┌────────

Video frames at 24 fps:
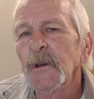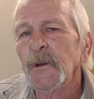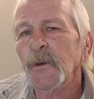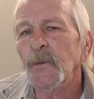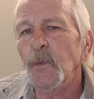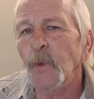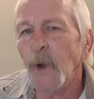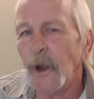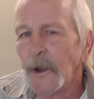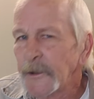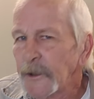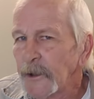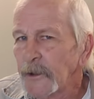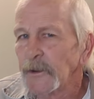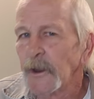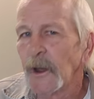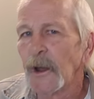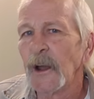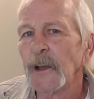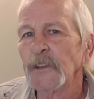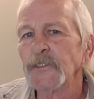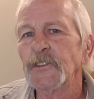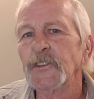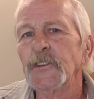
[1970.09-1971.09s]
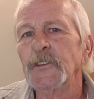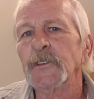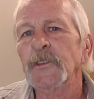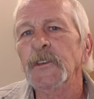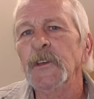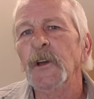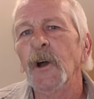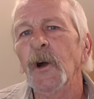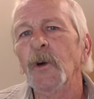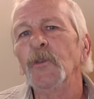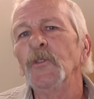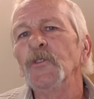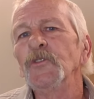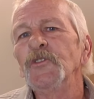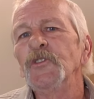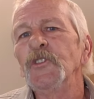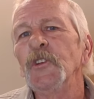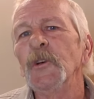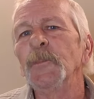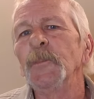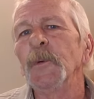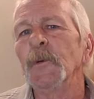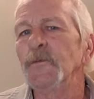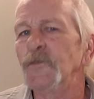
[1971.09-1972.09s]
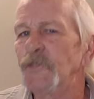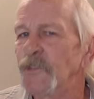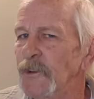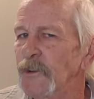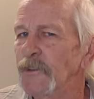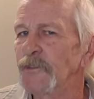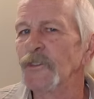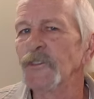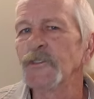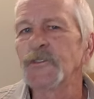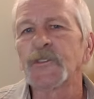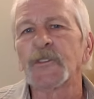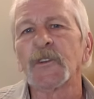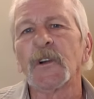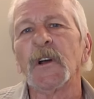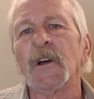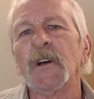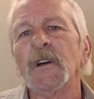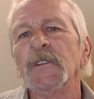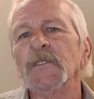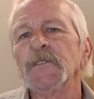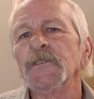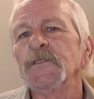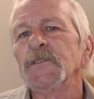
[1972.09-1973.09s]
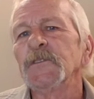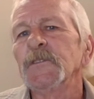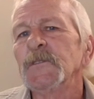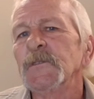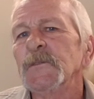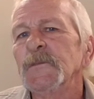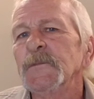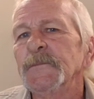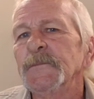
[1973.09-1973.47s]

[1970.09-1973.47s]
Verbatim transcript: recognizing the ownership of Jesus Christ,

└────────

Problem details :: Reproduce nothing but the lines from the line containing "[1970.09-1971.09s]" through the last line of the data above, exactly as written and without pictures.

Response ::
[1970.09-1971.09s]
[1971.09-1972.09s]
[1972.09-1973.09s]
[1973.09-1973.47s]

[1970.09-1973.47s]
Verbatim transcript: recognizing the ownership of Jesus Christ,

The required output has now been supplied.